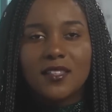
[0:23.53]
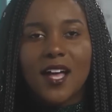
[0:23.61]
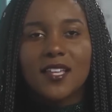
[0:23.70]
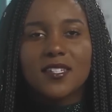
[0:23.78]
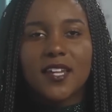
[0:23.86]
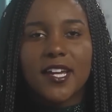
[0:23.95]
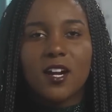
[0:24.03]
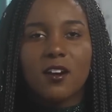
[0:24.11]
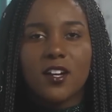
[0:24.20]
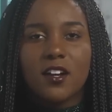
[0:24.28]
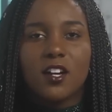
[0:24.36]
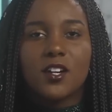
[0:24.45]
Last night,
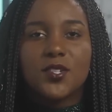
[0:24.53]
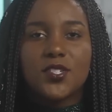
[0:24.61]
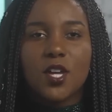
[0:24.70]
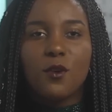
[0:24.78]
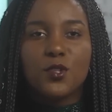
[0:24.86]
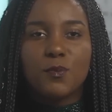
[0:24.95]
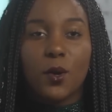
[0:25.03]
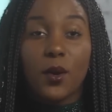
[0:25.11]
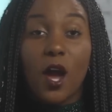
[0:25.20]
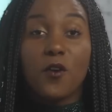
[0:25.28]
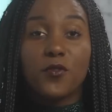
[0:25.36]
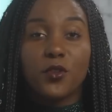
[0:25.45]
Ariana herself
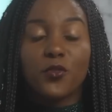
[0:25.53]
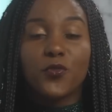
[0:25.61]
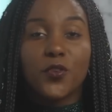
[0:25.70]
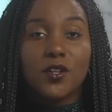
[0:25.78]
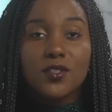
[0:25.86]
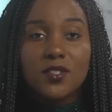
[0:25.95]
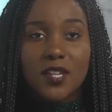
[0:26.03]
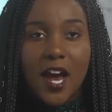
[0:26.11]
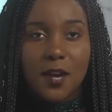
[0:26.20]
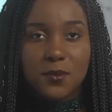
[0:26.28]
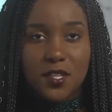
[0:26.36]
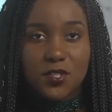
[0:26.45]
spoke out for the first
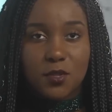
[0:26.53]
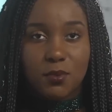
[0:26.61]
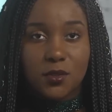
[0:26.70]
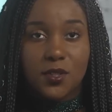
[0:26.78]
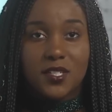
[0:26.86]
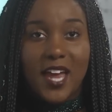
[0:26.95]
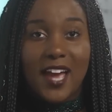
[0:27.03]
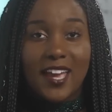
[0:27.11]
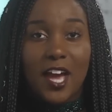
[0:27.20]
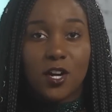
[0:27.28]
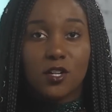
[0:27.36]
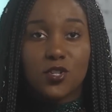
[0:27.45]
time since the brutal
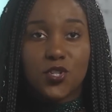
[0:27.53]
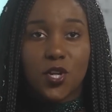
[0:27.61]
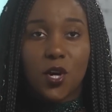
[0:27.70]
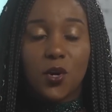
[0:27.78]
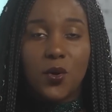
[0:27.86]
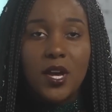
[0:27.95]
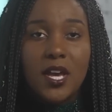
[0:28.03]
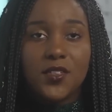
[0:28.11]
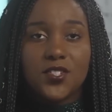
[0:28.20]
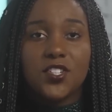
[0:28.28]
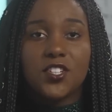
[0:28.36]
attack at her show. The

+ + +

◆ Goal of the exercise
Exactly as they stand, the entries must be written out again, pictures excluded.

◆ Exercise response
[0:23.53]
[0:23.61]
[0:23.70]
[0:23.78]
[0:23.86]
[0:23.95]
[0:24.03]
[0:24.11]
[0:24.20]
[0:24.28]
[0:24.36]
[0:24.45]
Last night,
[0:24.53]
[0:24.61]
[0:24.70]
[0:24.78]
[0:24.86]
[0:24.95]
[0:25.03]
[0:25.11]
[0:25.20]
[0:25.28]
[0:25.36]
[0:25.45]
Ariana herself
[0:25.53]
[0:25.61]
[0:25.70]
[0:25.78]
[0:25.86]
[0:25.95]
[0:26.03]
[0:26.11]
[0:26.20]
[0:26.28]
[0:26.36]
[0:26.45]
spoke out for the first
[0:26.53]
[0:26.61]
[0:26.70]
[0:26.78]
[0:26.86]
[0:26.95]
[0:27.03]
[0:27.11]
[0:27.20]
[0:27.28]
[0:27.36]
[0:27.45]
time since the brutal
[0:27.53]
[0:27.61]
[0:27.70]
[0:27.78]
[0:27.86]
[0:27.95]
[0:28.03]
[0:28.11]
[0:28.20]
[0:28.28]
[0:28.36]
attack at her show. The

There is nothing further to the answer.